In case of any errors while installing pytorch, you may have to change the version of pytorch or install the CPU only variant. Please refer to the documentation for a detailed description on the various installation options.

The ML+MILP/ folder contains the scripts of SMT and MILP model on TRIVIUM Cipher. For SMT model, we have considered Hamming weight and Hamming distance model.

Software Used

  1. Z3-Sovler
  2. Gurobi

Setup

  1. Create a virtual environment with conda: conda create -n trivium_sca python=3.8
  2. Activate the new environment: conda activate trivium_sca
  3. Install the required python packages using pip: pip install -r requirements.txt
  4. Add Gurobi channels as follows: conda config --add channels https://conda.anaconda.org/gurobi
  5. Install Gurobi using conda: conda install gurobi
  6. For Gurobi software, obtain the Academic license from the website
  7. Activate license using the command: grbgetkey <license-number>

File Structure

  1. Trivium_MILP_PredictedHW_Correction_CHES-submission.py: Script for MILP model on TRIVIUM cipher for correction of ML predicted Hamming weight sequence. In this experiment, we simulate a Trivium cipher with a random key/IV, generate a sequence of original HW sequence and inject noise as per the distribution of ML output. After that, we form MILP instances to reduce the error tolerance of erroneous HW sequence. It relates to Section 4.3.2 of the manuscript and reproduces the results of Tables 4 and 8. The input parameters are defined in the Section MILP inside the config.ini file.
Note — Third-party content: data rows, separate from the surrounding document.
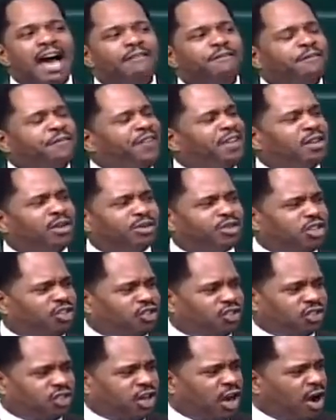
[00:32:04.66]
I feel
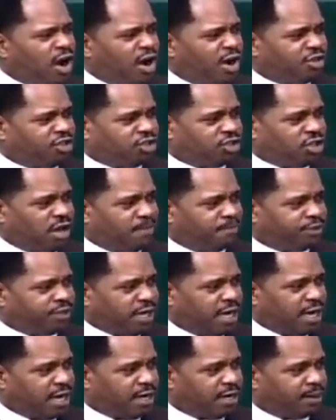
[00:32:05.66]
discouraged
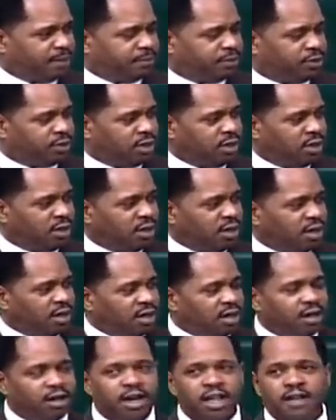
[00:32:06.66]
sometimes.
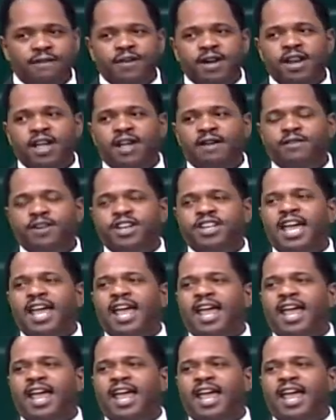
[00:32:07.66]
Living every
  2. Trivium_SMT-HW-code-CHES-submission.py: Script to recover internal state bits from erroneous Hamming weight and keystream bits (optional) information. First, we simulated a Trivium cipher with a random key/IV; then we injected noise randomly to the original Hamming weight(HW) sequence within the given tolerance class. After that, we formed SMT instances with the help of the erroneous HW sequence and solved it to recover the internal state bits. It relates to Section 5.1 of the manuscript and reproduces the results of Tables 5 and 6. The input parameters are passed through the config.ini file (Section SMT-HW).
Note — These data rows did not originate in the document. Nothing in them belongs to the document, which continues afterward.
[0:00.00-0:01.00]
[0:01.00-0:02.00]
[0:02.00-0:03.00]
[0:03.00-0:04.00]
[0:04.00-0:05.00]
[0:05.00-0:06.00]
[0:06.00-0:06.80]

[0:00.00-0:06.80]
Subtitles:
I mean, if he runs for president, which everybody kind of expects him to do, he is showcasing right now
  3. Trivium_SMT-HD-code-CHES-submission.py: Script to recover internal state bits from erroneous Hamming distance and keystream bits (optional) information. It works by simulating a Trivium cipher with a random key/IV and then we inject noise randomly within the given tolerance class to the original Hamming distance (HD) sequence. After that, we formed SMT instances with the help of the erroneous HD sequence and solved it to recover the internal state bits. It relates to Section 5.2 of the manuscript and reproduces the results of Table 7. The input parameters are defined under the section SMT-HD inside the config.ini file.

  4. requirements.txt: It contains the python packages required for compilation of the above three scripts.
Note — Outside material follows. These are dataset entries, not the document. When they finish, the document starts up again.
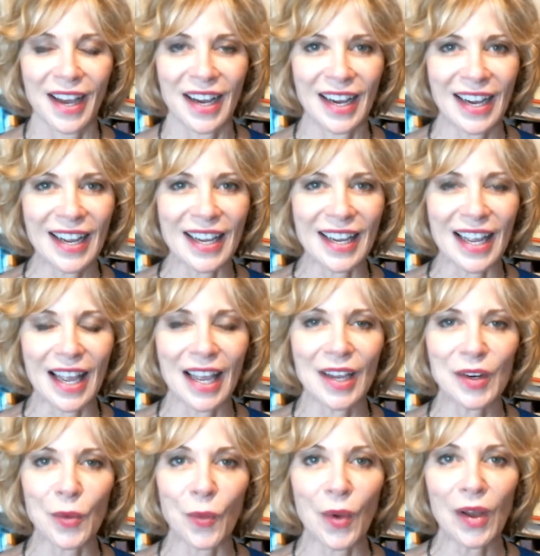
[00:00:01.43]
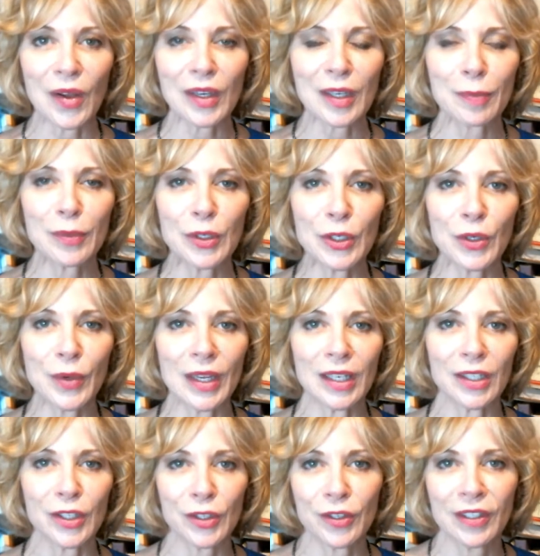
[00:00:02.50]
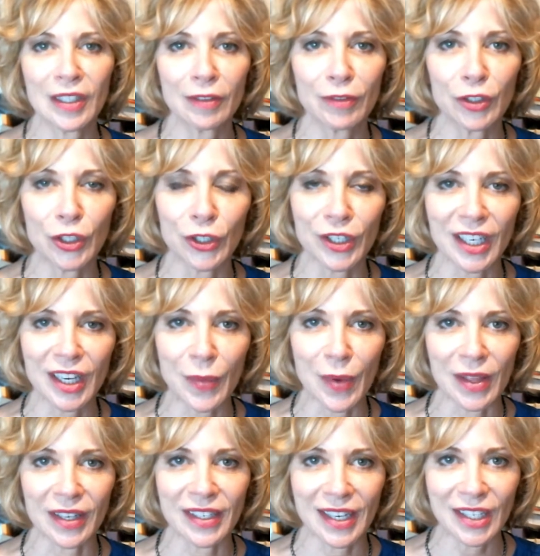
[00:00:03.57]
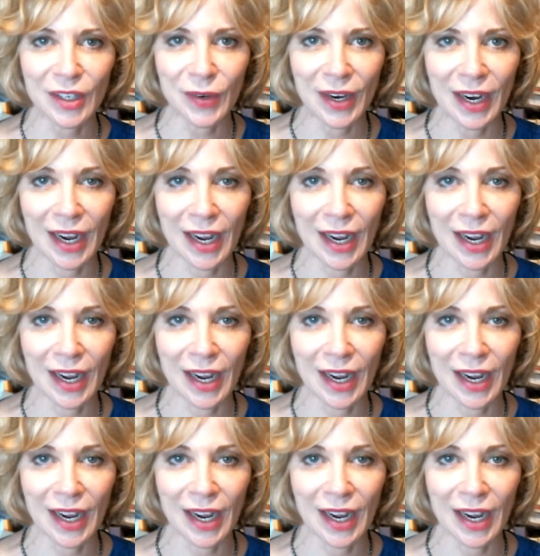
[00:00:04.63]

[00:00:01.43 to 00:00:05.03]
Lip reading: Hi, and welcome to Intuitive Journey with Desiree.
  5. config.ini: It contains the input parameters for all of the above three python scripts under different sections.

Note that for some parameters, the solution time for the above scripts might go beyond 24-48 hours. Additionally, for a fixed parameter set, the solution time could be higher from the reported mean time as the standard deviation is quite high, especially for Trivium_SMT-HD-code-CHES-submission.py. For the HW model, the solution time becomes higher after tolerance 3 in the pseudo-random phase, whereas for the HD model, solution time goes higher after tolerance 3 in the initialisation phase. Refer to the tables in the manuscript to get an estimate of the solution time.

Usage

Update config.ini with the the input parameters in the corresponding section (MILP for MILP model; SMT-HW for SMT model on Hamming weight; SMT-HD for SMT model on Hamming distance) and compile using python3 filename.py.